◆ **WORK TO COMPLETE**: For any picture in the lines below, please leave it out and copy the rest exactly.

[Collected data]
+++

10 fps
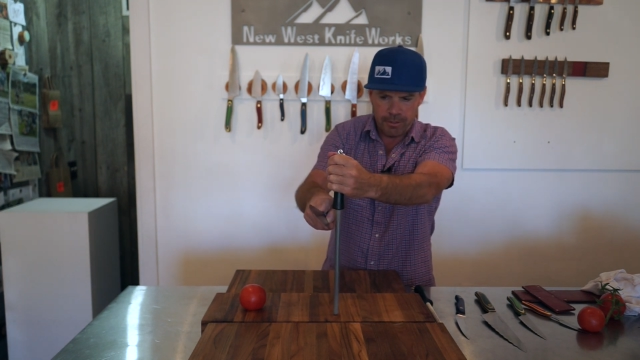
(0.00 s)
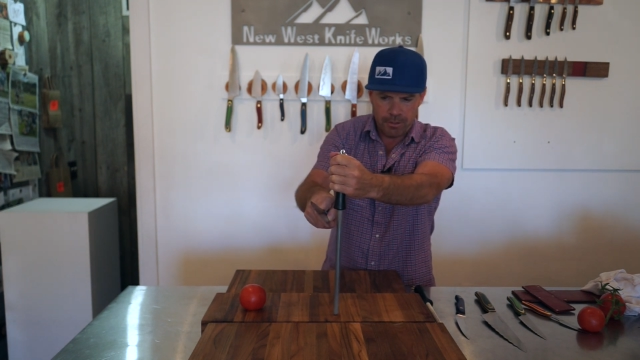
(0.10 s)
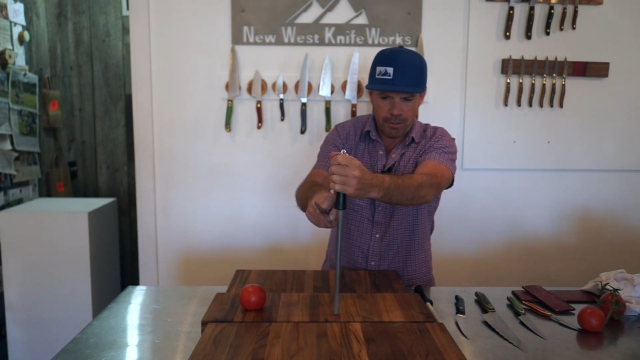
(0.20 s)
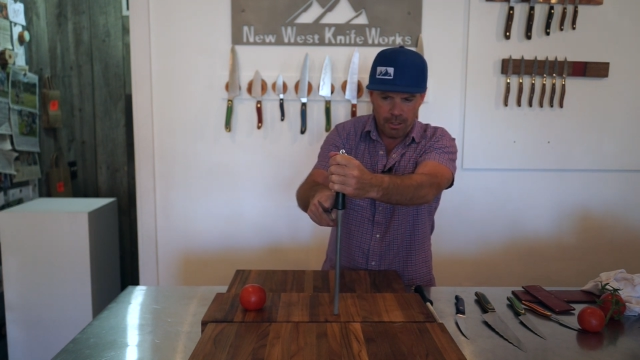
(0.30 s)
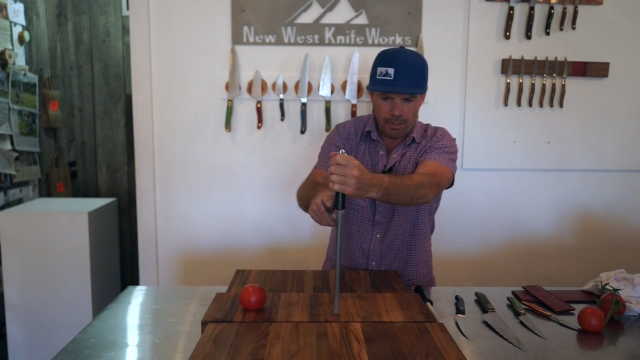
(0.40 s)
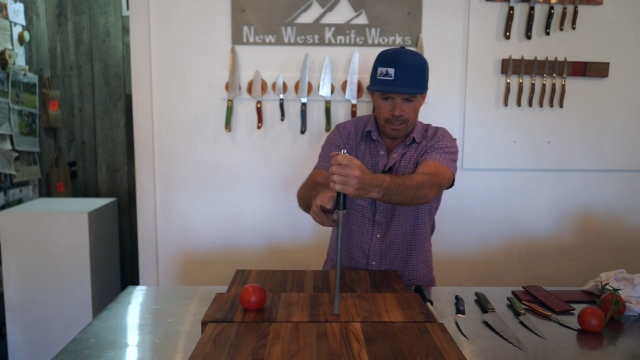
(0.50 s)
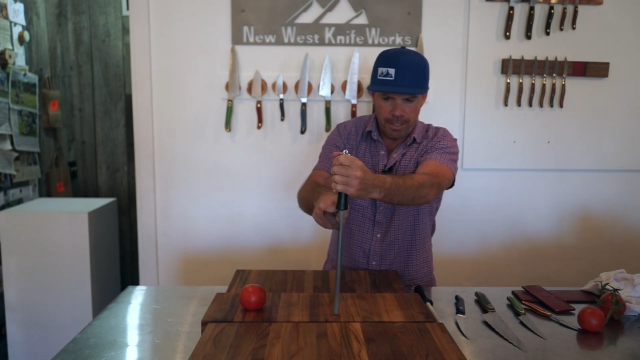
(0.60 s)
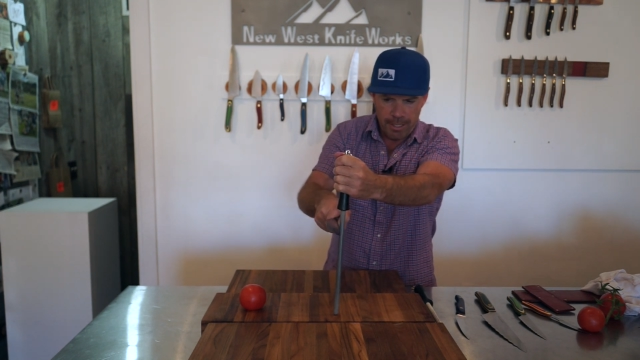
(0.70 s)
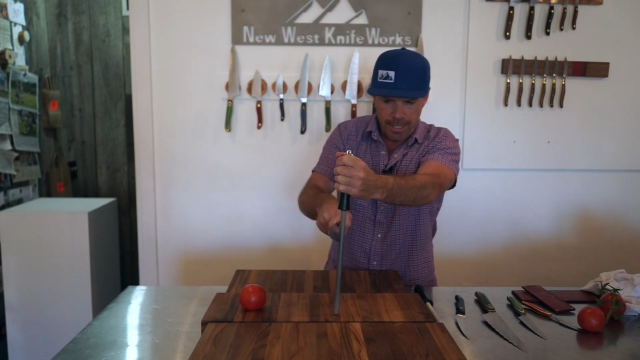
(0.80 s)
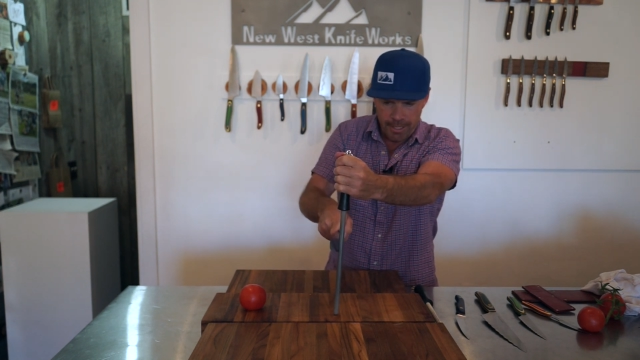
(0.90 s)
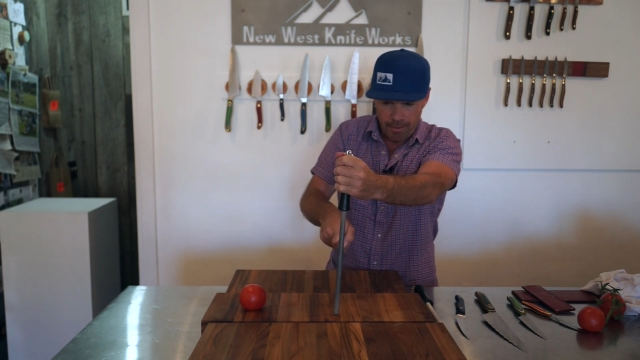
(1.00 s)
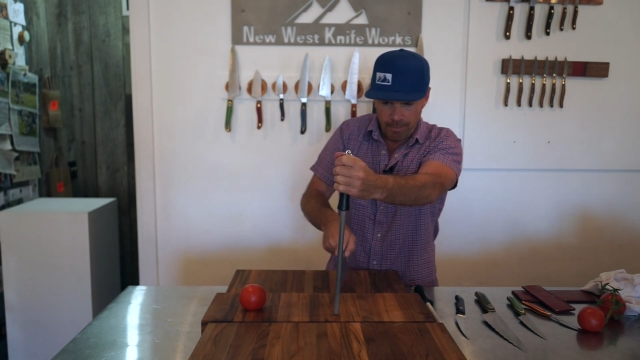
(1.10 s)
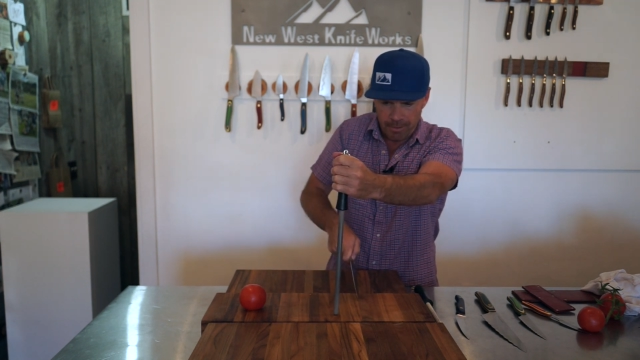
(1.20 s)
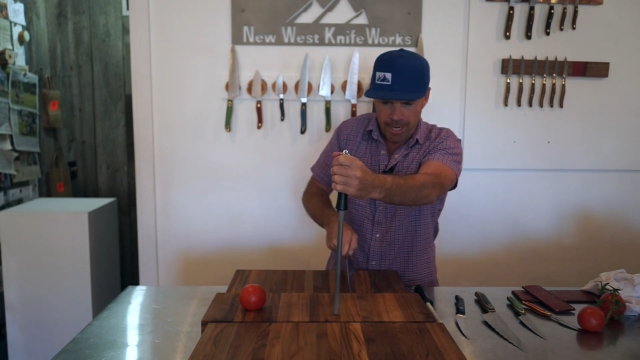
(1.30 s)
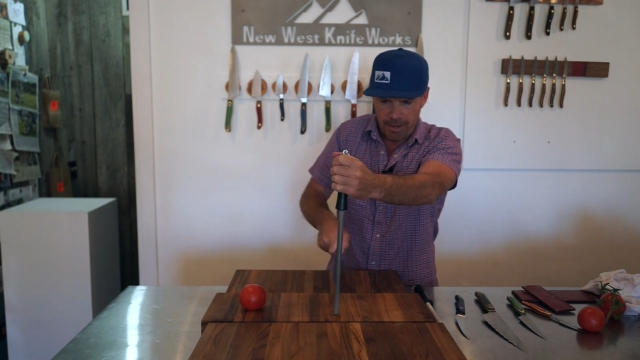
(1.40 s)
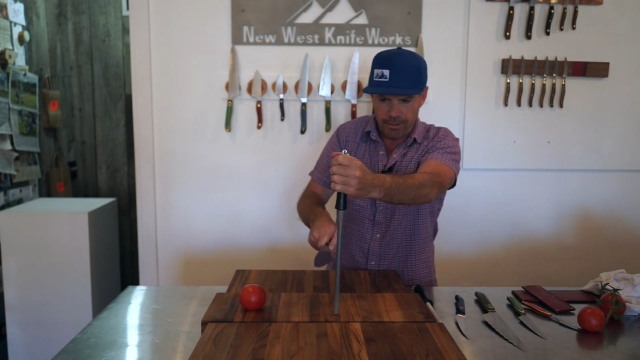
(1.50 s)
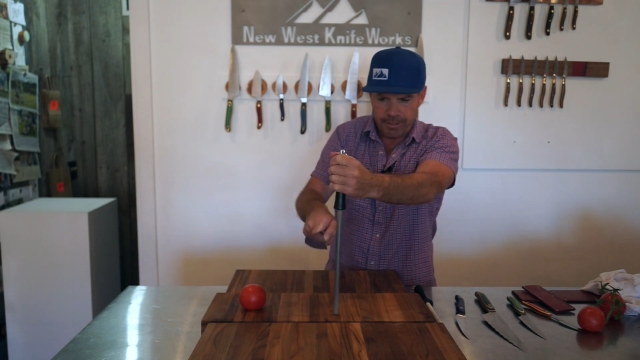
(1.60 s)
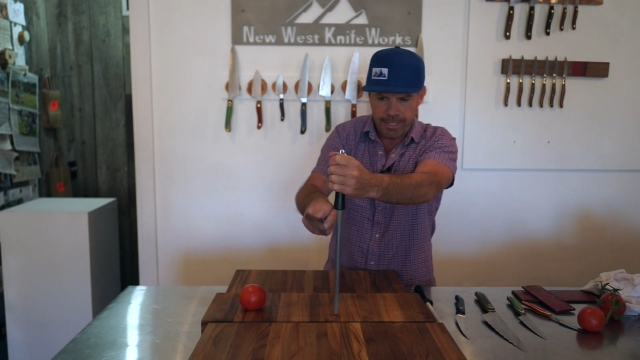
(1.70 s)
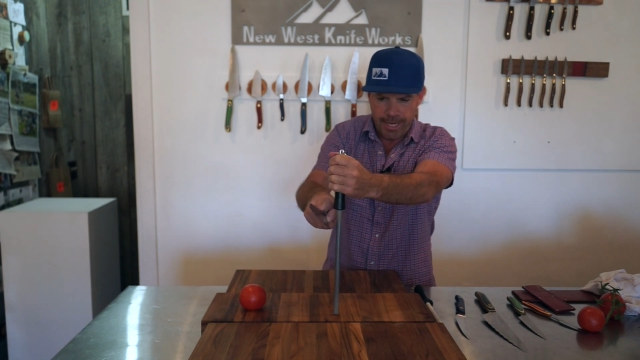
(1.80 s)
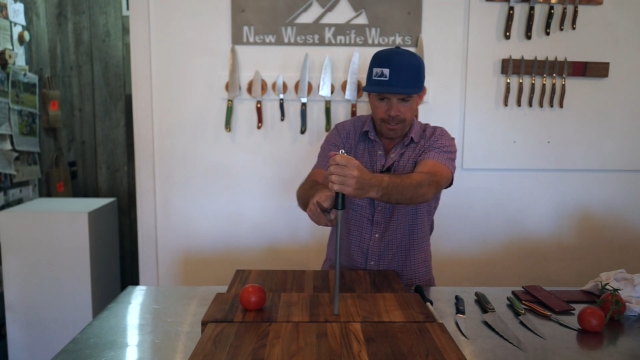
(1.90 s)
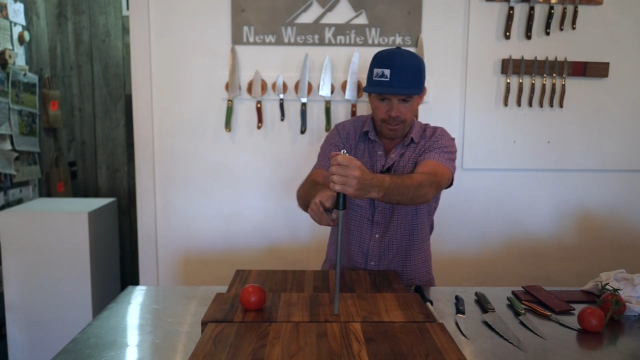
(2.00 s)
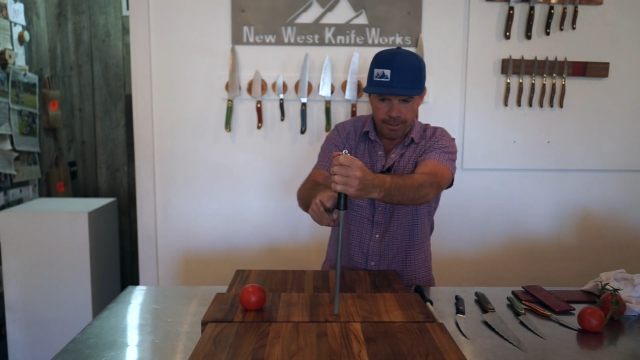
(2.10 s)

to start, and then I'm down to 10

+++

◆ **SOLUTION TO THIS EXERCISE**:
10 fps
(0.00 s)
(0.10 s)
(0.20 s)
(0.30 s)
(0.40 s)
(0.50 s)
(0.60 s)
(0.70 s)
(0.80 s)
(0.90 s)
(1.00 s)
(1.10 s)
(1.20 s)
(1.30 s)
(1.40 s)
(1.50 s)
(1.60 s)
(1.70 s)
(1.80 s)
(1.90 s)
(2.00 s)
(2.10 s)

to start, and then I'm down to 10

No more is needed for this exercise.